My story is not the point here. I am not looking for someone to send me a congratulations card because I did not off myself nor am I fishing for self-esteem boosting comments. I’m not looking for a round of applause for sharing my story to overcome stigma either. I only offered it to you as a way to validate my perspective and show you some transparency in a field where writers, speakers, and leaders are generally too scared to offer up anything too real in fear they’ll be scarred by their words for life. My story is a plea to convince you, the reader, hopefully a reader that is passionate about understanding and fixing mental health issues that I know a thing or two about suicide, mental health, sociology, neuroscience, and how to create (or at the very least, dream up) effective mental health care programs and organizations.

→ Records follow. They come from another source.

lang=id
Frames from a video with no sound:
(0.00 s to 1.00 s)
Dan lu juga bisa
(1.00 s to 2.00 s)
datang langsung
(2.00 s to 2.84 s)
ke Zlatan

My story aims to portray that I have a general understanding of the lay of the land when it comes to the many ways we as a society try to treat/fix/hide/cure/obscure mental illness because I have inhabited these spaces and spent a decent amount of time looking around in them. Not to mention I’ve been graded on how well I can synthesize information about these topics on exams for a few years now too. I am not claiming to know it all. I am not trying to invalidate anyone else’s experience by claiming mine is more important or more robust, but my take on this topic is formed through the lens of my experiences. What I am going to try to do now is synthesize some of my views to attack a topic that I find deeply broken — mental health advocacy and suicide prevention.

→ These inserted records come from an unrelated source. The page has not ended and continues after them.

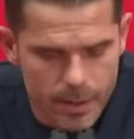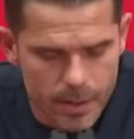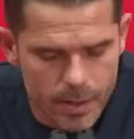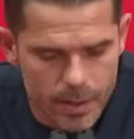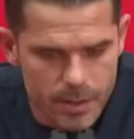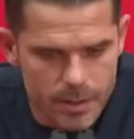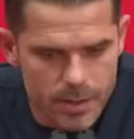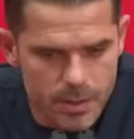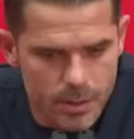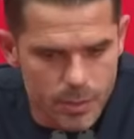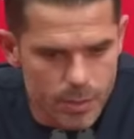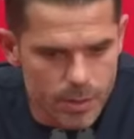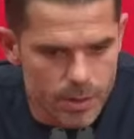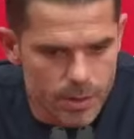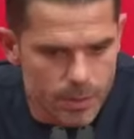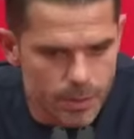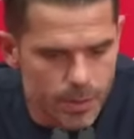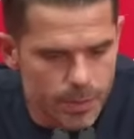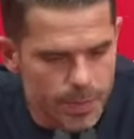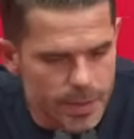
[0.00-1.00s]
Ese
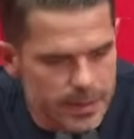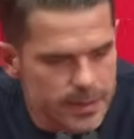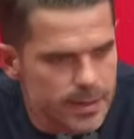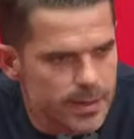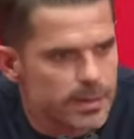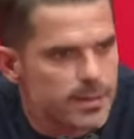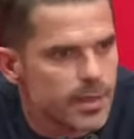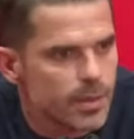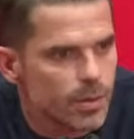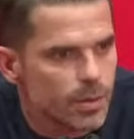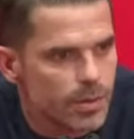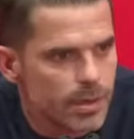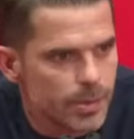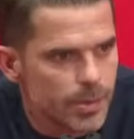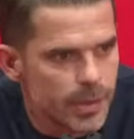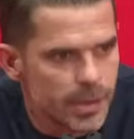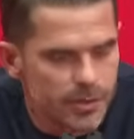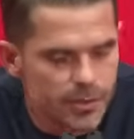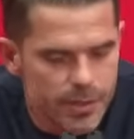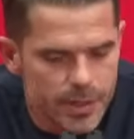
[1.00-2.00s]
último pase, esa
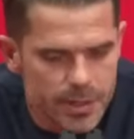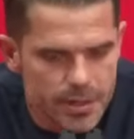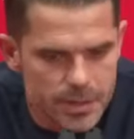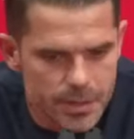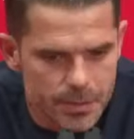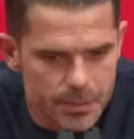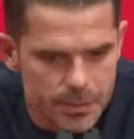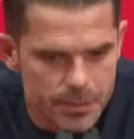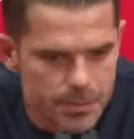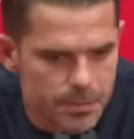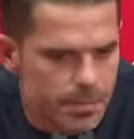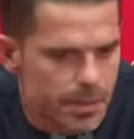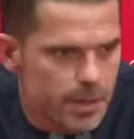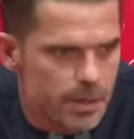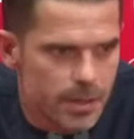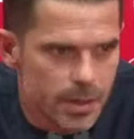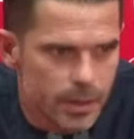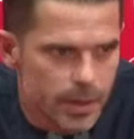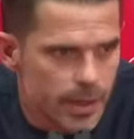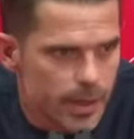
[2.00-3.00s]
última definición,
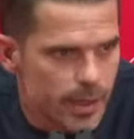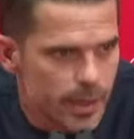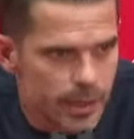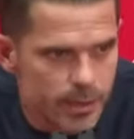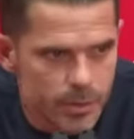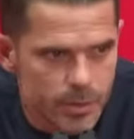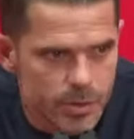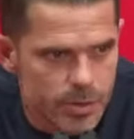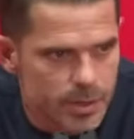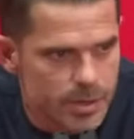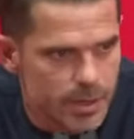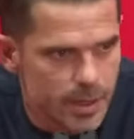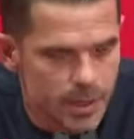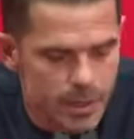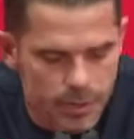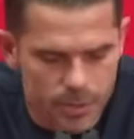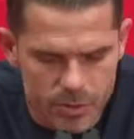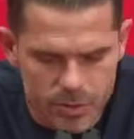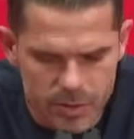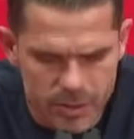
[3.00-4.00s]
pero trabajaremos y
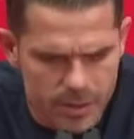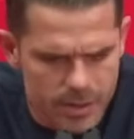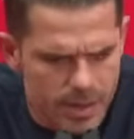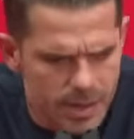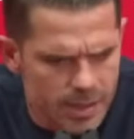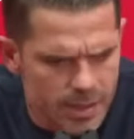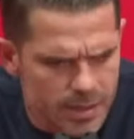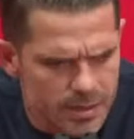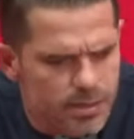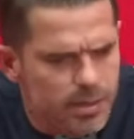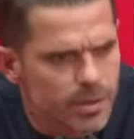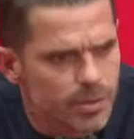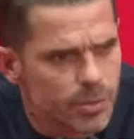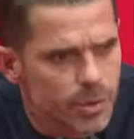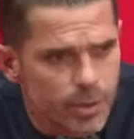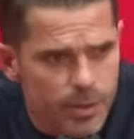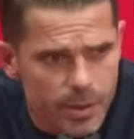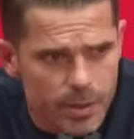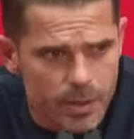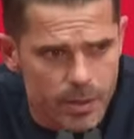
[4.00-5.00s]
seguimos. ingresaron
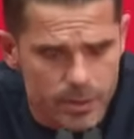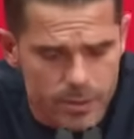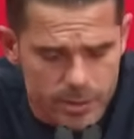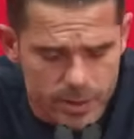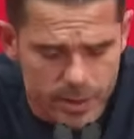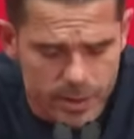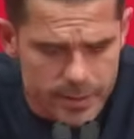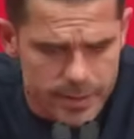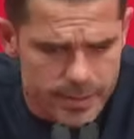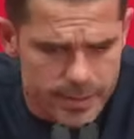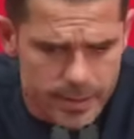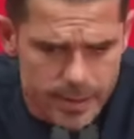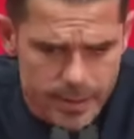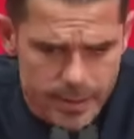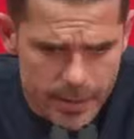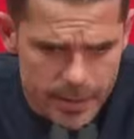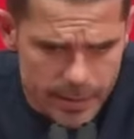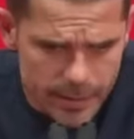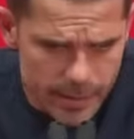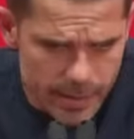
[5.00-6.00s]
muy bien los tres,
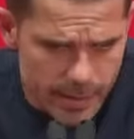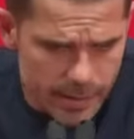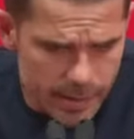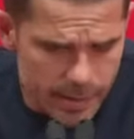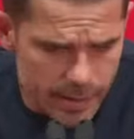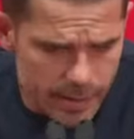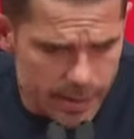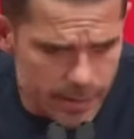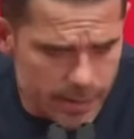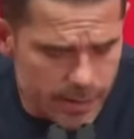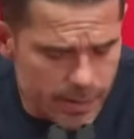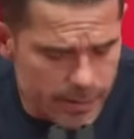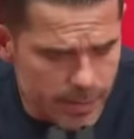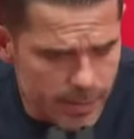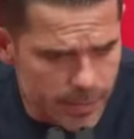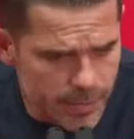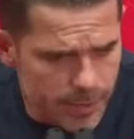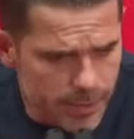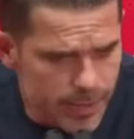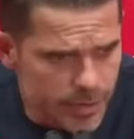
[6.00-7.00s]
de, eh,
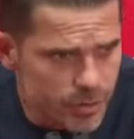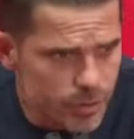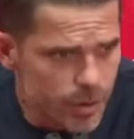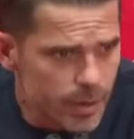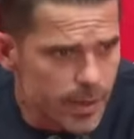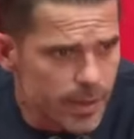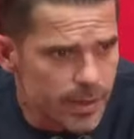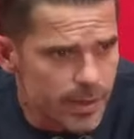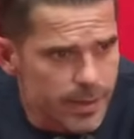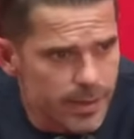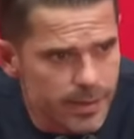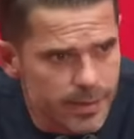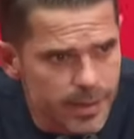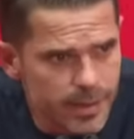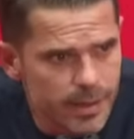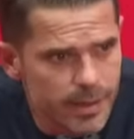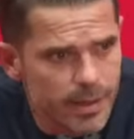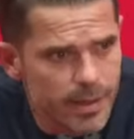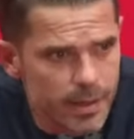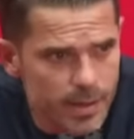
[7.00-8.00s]
también Brizuela, de
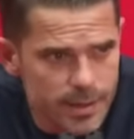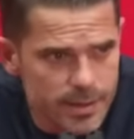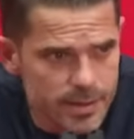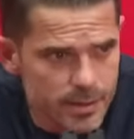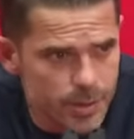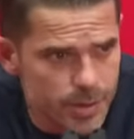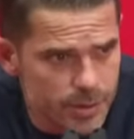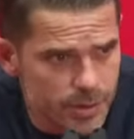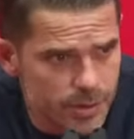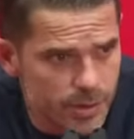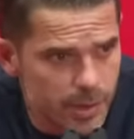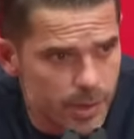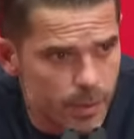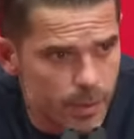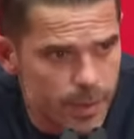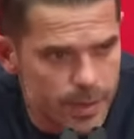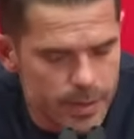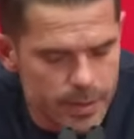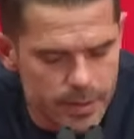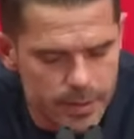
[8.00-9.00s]
entender las situaciones del
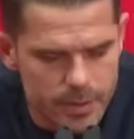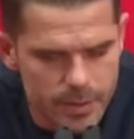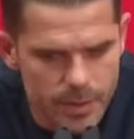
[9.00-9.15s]
partido.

It is no secret that mental healthcare is broken. (yes, some things have worked, but in general the system is a train wreck). Over the next few weeks, (which will probably turn into months because science takes over your life) I will be posting a series of blogs that will attempt to explain what isn’t working, why it’s not working, what is kind of/maybe working, where we should invest our time and money now to make things work in the future, and what I would do if I could start with a clean slate to make a cohesive and functional mental healthcare system.

I’m talking a serious deep dive into topics such as rhetoric and language, the history of mental health and mental health treatments, non-profit roles, government programs like the VA, the ACA, and Medicare/Medicaid, health insurance company regulations, #hashtagactivism, how I think suicide prevention is a total fucking myth, academic research funding, big data struggles, the implications in using stigma versus prejudice and discrimination in mental health descriptions, etc. and how all of these things work together in a space that is supposed to create positive treatment outcomes, but more or less has failed hundreds of thousands of people.

Obviously this is a topic that has affected me and too many others. Some of the takeaways here are going to be gasp/cringe-worthy and some are going to be more or less common sense. But, if you are mildly interested in mental health, healthcare, politics, history, technology, or just enjoy attempting to make the world a better place, I think that I will catch your attention in the coming weeks.

So please, take some time out of your coming days to think about this issue more than just in passing. You not only owe it to your family, friends, co-workers, random people on the street, but also yourself. Mental illness many only affect a few, but mental health affects everyone.